### Your task
Omit the images and output every line of the data below exactly.

Records excerpted from a collection:
******

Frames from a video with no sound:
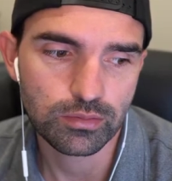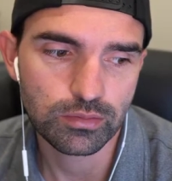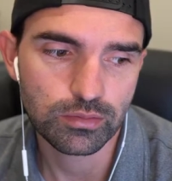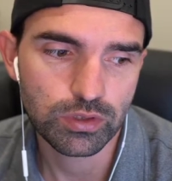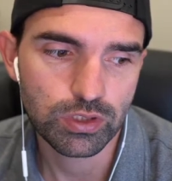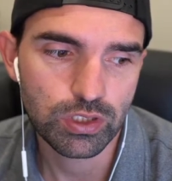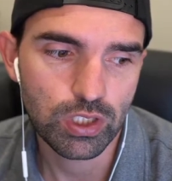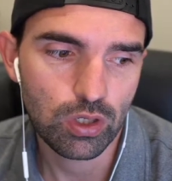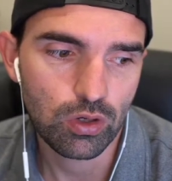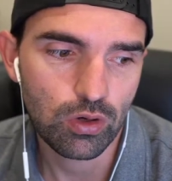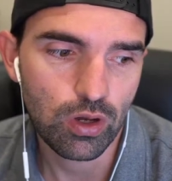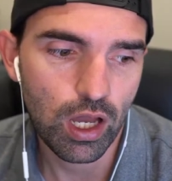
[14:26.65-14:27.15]

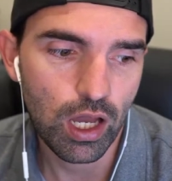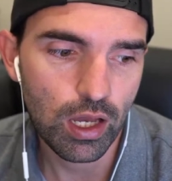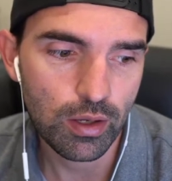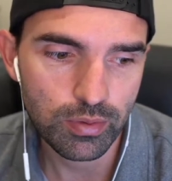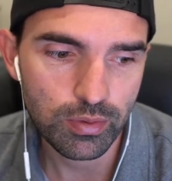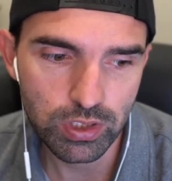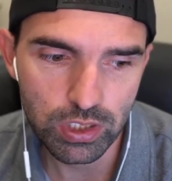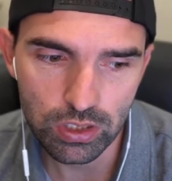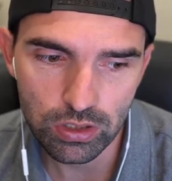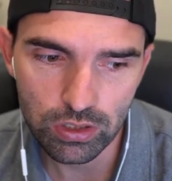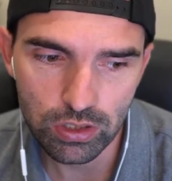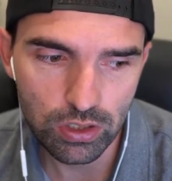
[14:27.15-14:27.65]
So up
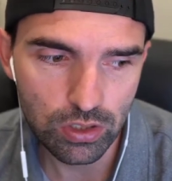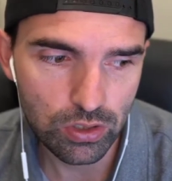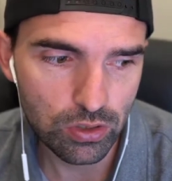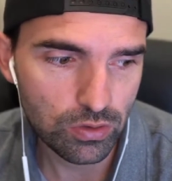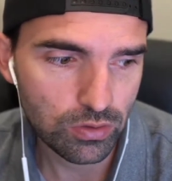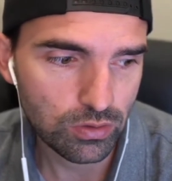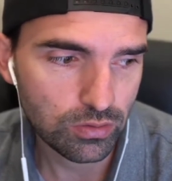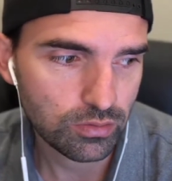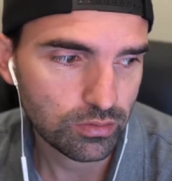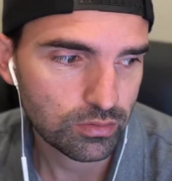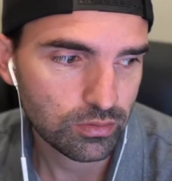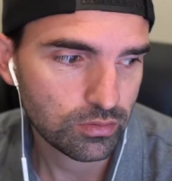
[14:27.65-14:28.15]
to
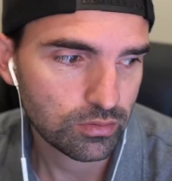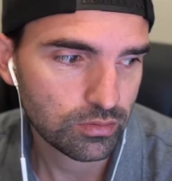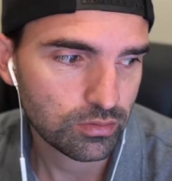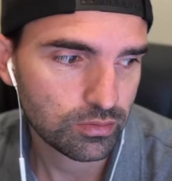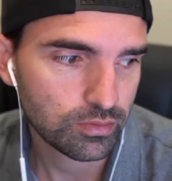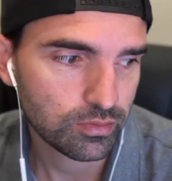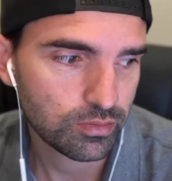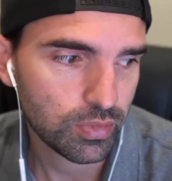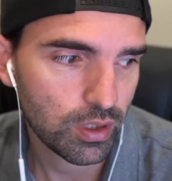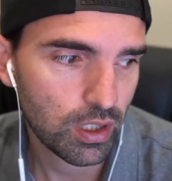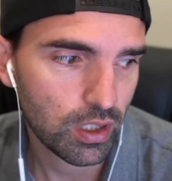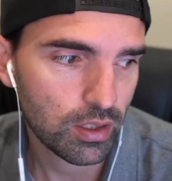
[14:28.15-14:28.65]
you,
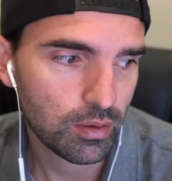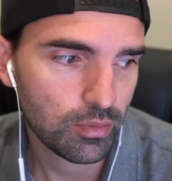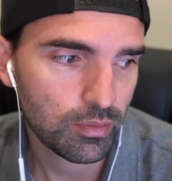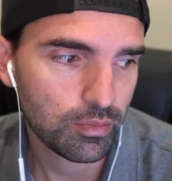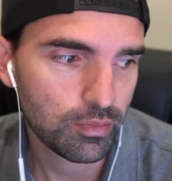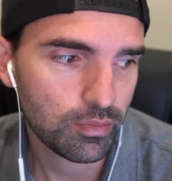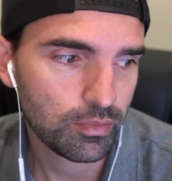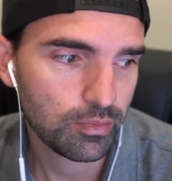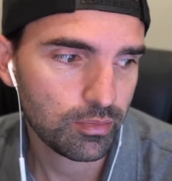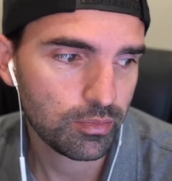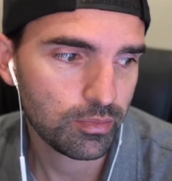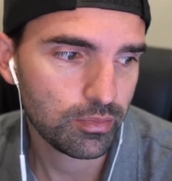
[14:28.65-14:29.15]
but
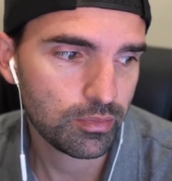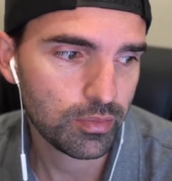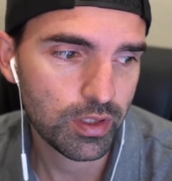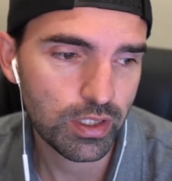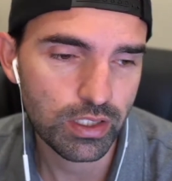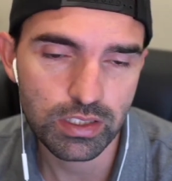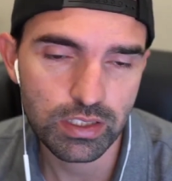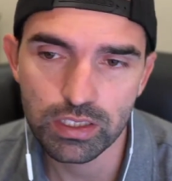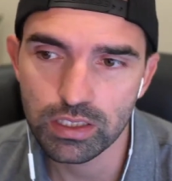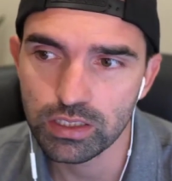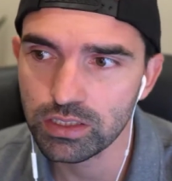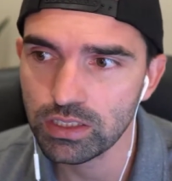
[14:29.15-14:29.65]

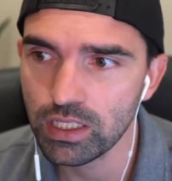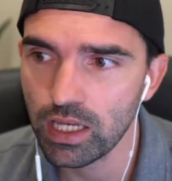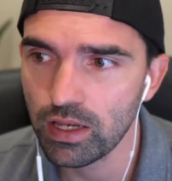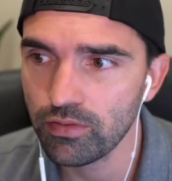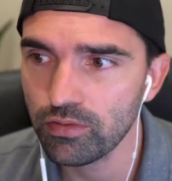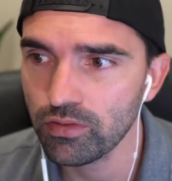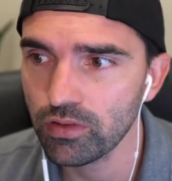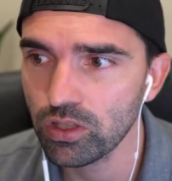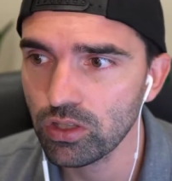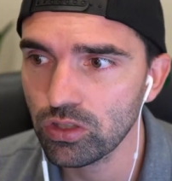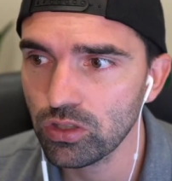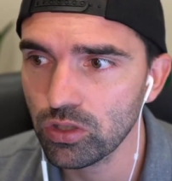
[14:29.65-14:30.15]
this is
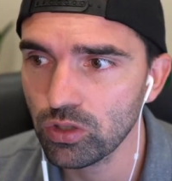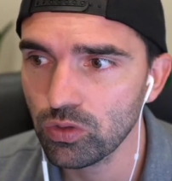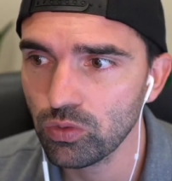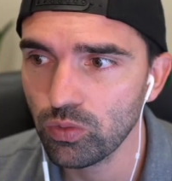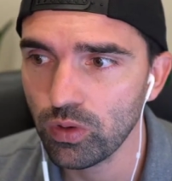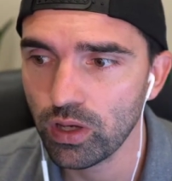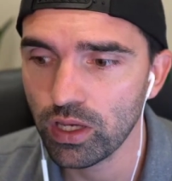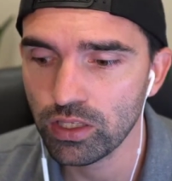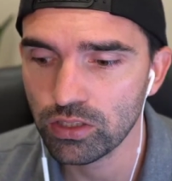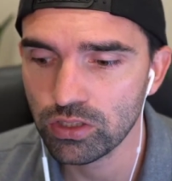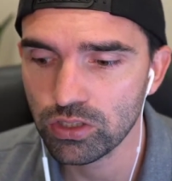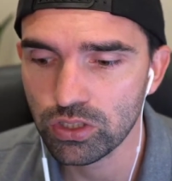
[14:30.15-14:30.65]
definitely a good
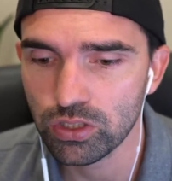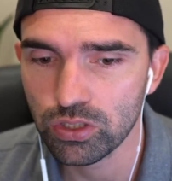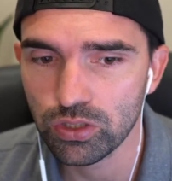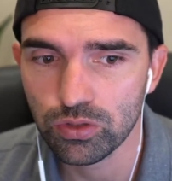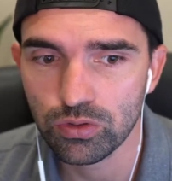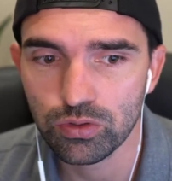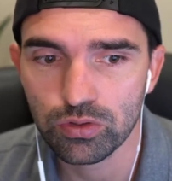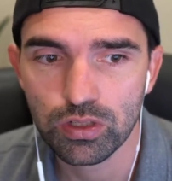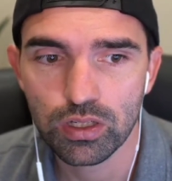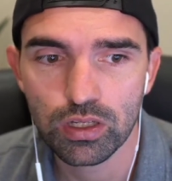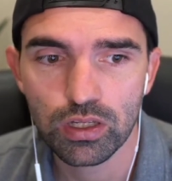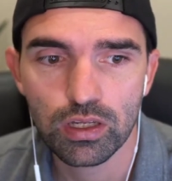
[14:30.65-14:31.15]
way
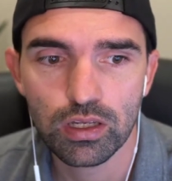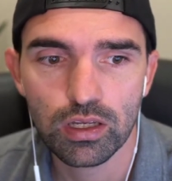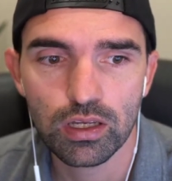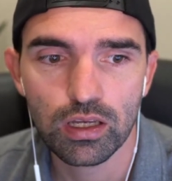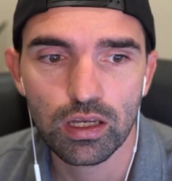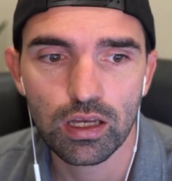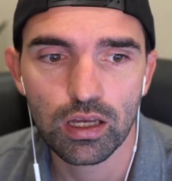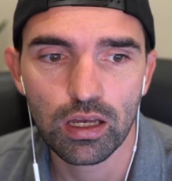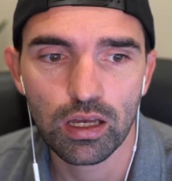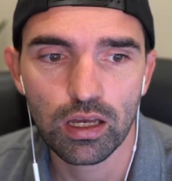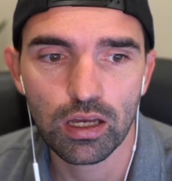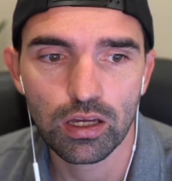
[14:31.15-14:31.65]
to
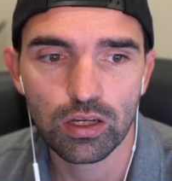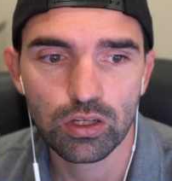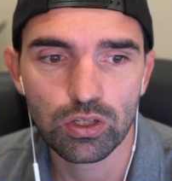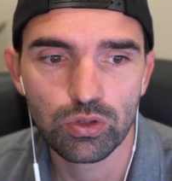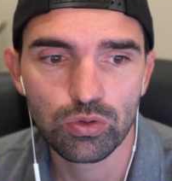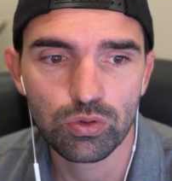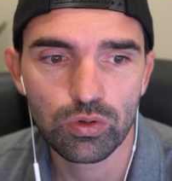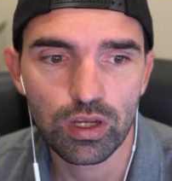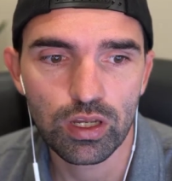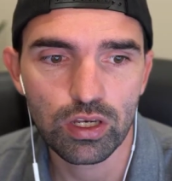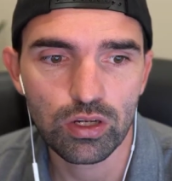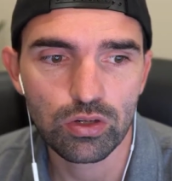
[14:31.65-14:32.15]

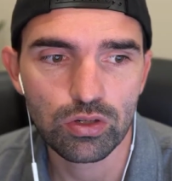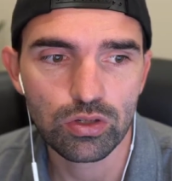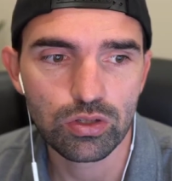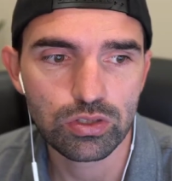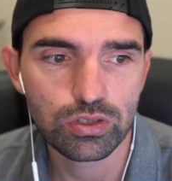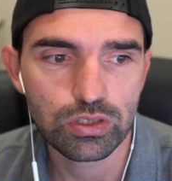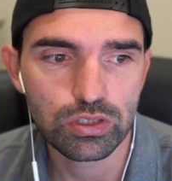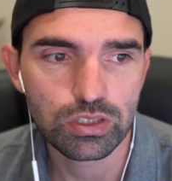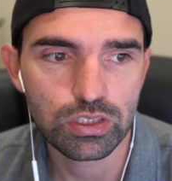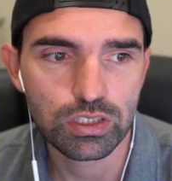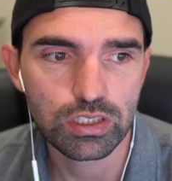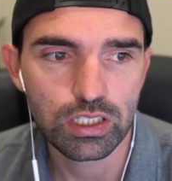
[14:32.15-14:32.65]
create
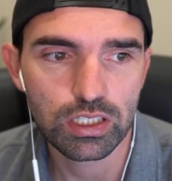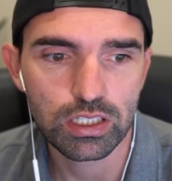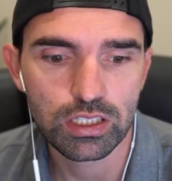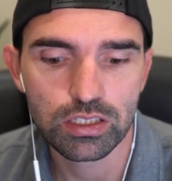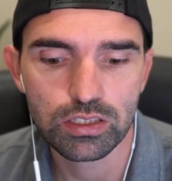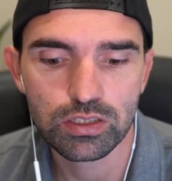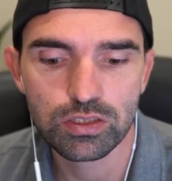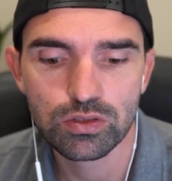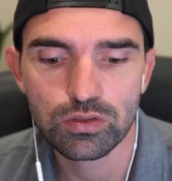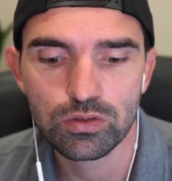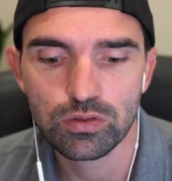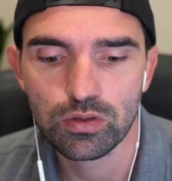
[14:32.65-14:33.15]

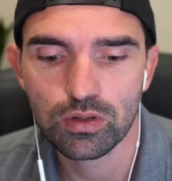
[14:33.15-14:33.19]
urgency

******

### Response to this exercise
Frames from a video with no sound:
[14:26.65-14:27.15]

[14:27.15-14:27.65]
So up
[14:27.65-14:28.15]
to
[14:28.15-14:28.65]
you,
[14:28.65-14:29.15]
but
[14:29.15-14:29.65]

[14:29.65-14:30.15]
this is
[14:30.15-14:30.65]
definitely a good
[14:30.65-14:31.15]
way
[14:31.15-14:31.65]
to
[14:31.65-14:32.15]

[14:32.15-14:32.65]
create
[14:32.65-14:33.15]

[14:33.15-14:33.19]
urgency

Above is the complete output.